▶ _AIM OF THE EXERCISE_: Only the lines from the start of the data through the line containing "[5:46.52-5:47.42]" should be written out, exactly as they are, with both ends included and the pictures left out.

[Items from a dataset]
┌────────

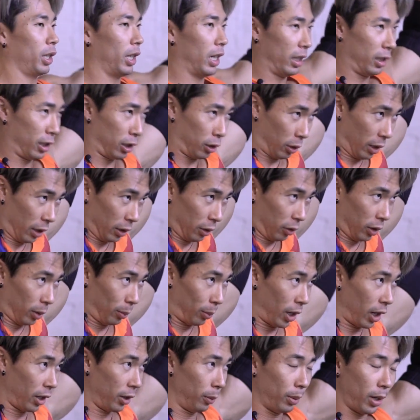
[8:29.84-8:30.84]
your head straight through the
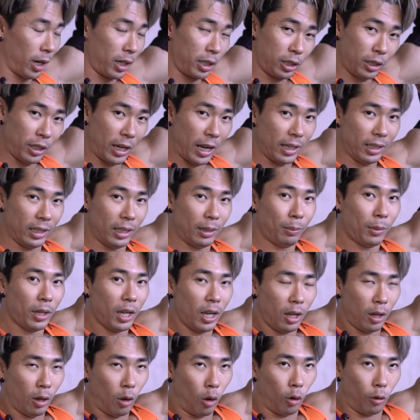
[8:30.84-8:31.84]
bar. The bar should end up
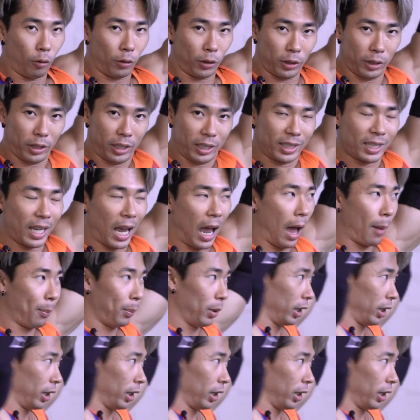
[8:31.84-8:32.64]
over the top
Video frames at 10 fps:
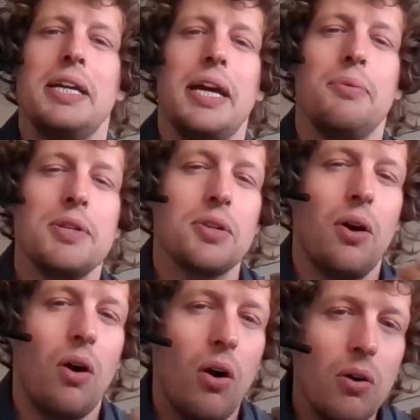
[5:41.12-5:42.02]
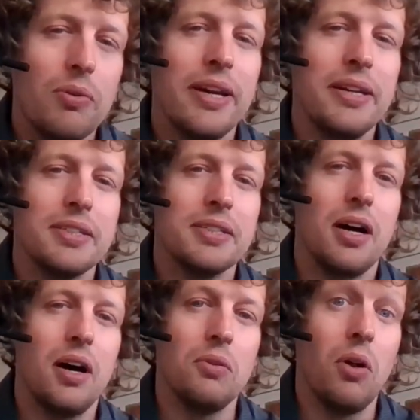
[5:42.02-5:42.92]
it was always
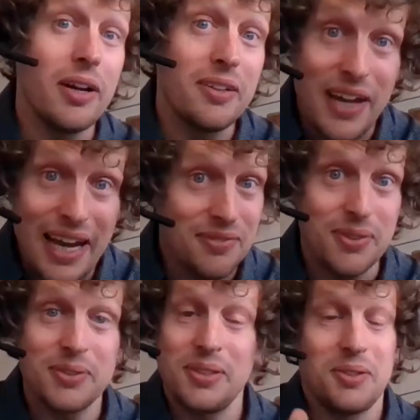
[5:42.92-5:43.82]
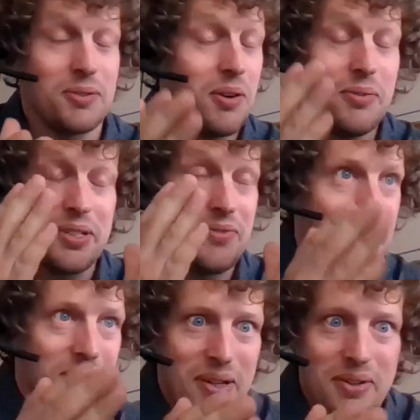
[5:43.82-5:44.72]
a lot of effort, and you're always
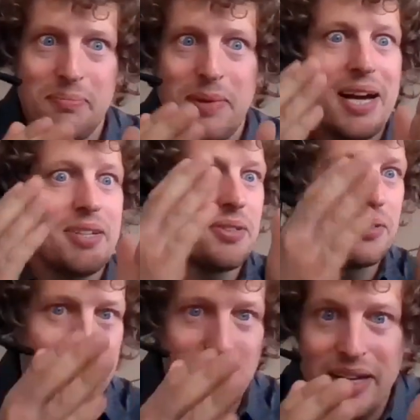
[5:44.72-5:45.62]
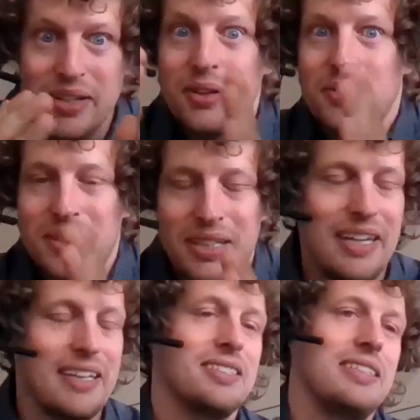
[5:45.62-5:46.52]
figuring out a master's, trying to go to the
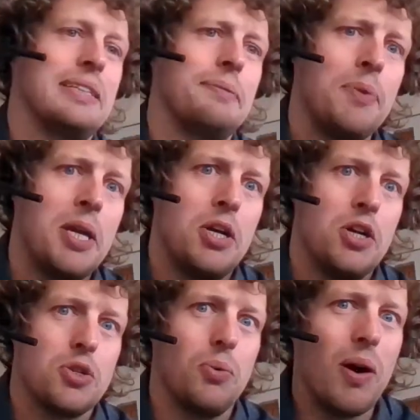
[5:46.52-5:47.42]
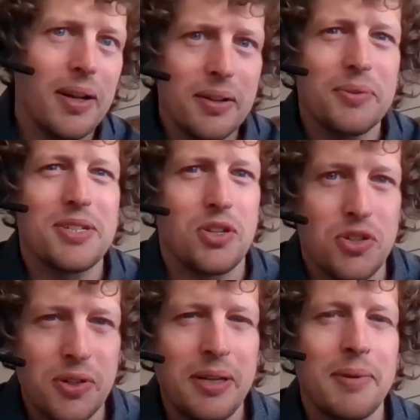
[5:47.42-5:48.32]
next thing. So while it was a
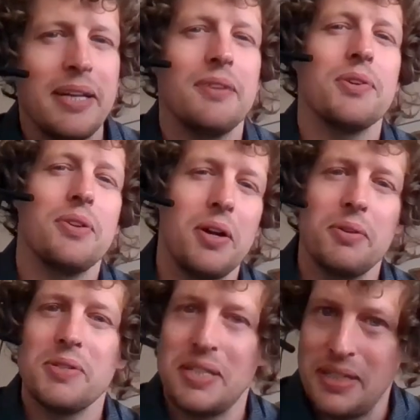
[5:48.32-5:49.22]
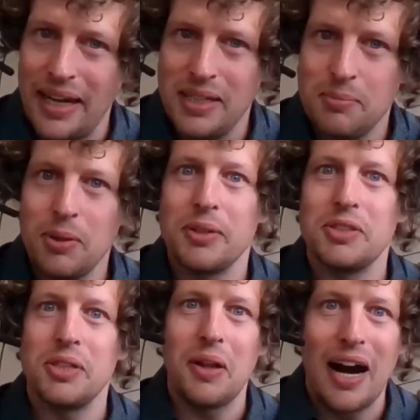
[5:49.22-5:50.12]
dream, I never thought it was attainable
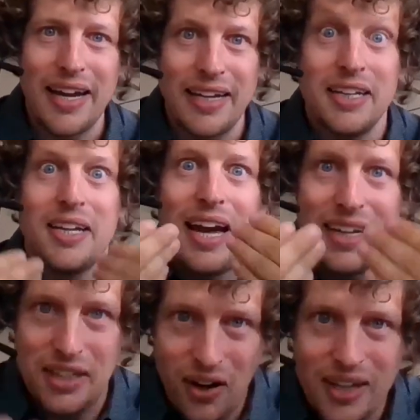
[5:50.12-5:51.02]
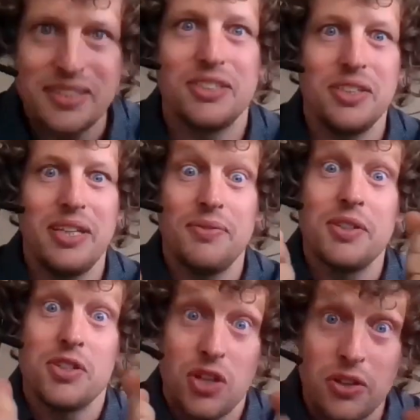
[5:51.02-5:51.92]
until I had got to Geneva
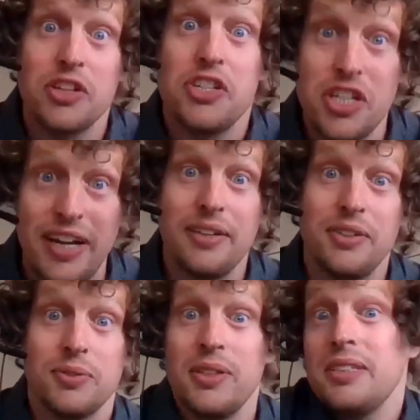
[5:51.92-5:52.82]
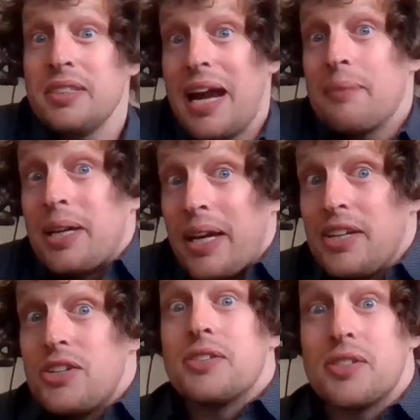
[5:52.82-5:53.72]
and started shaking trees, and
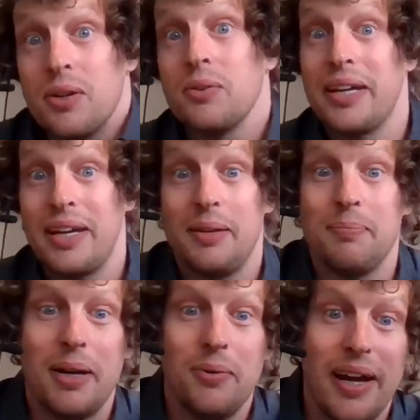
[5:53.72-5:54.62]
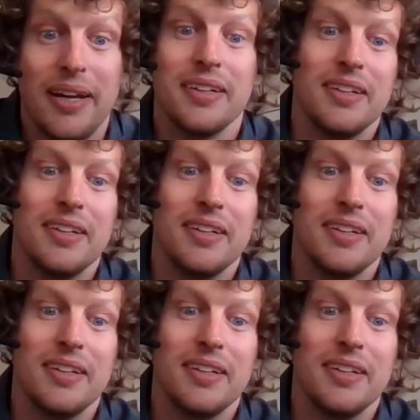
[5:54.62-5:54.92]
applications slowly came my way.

└────────

▶ _TASK RESULT_:
[8:29.84-8:30.84]
your head straight through the
[8:30.84-8:31.84]
bar. The bar should end up
[8:31.84-8:32.64]
over the top
Video frames at 10 fps:
[5:41.12-5:42.02]
[5:42.02-5:42.92]
it was always
[5:42.92-5:43.82]
[5:43.82-5:44.72]
a lot of effort, and you're always
[5:44.72-5:45.62]
[5:45.62-5:46.52]
figuring out a master's, trying to go to the
[5:46.52-5:47.42]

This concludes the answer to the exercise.